## What is needed
Pictures are to be left out. Return exactly the lines below from the one with "[12:20.73-12:21.63]" up to and including the one with "Transcript: And lastly, before".

## Available data
--- START ---
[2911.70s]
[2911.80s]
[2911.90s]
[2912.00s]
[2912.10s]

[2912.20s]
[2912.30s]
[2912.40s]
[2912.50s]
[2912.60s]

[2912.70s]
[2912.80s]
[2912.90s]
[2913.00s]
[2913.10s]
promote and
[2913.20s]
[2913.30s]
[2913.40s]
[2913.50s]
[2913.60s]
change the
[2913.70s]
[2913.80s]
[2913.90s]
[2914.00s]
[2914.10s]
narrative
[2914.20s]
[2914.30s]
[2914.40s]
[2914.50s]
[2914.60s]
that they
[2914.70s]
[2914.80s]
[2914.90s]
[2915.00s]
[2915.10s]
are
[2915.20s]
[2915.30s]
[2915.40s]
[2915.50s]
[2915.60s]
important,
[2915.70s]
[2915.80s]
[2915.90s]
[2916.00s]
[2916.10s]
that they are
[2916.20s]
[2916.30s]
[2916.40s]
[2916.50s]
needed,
--- END ---
--- START ---
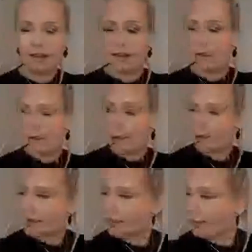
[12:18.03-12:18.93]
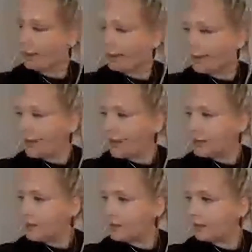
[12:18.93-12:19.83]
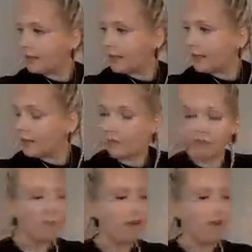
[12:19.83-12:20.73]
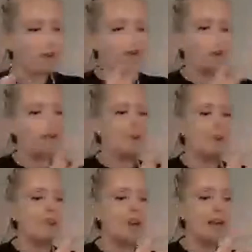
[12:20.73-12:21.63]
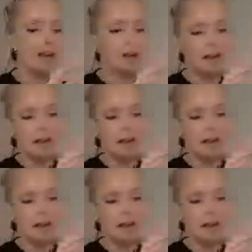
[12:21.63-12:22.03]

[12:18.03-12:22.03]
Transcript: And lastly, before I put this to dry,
--- END ---
## Reply to the exercise
[12:20.73-12:21.63]
[12:21.63-12:22.03]

[12:18.03-12:22.03]
Transcript: And lastly, before I put this to dry,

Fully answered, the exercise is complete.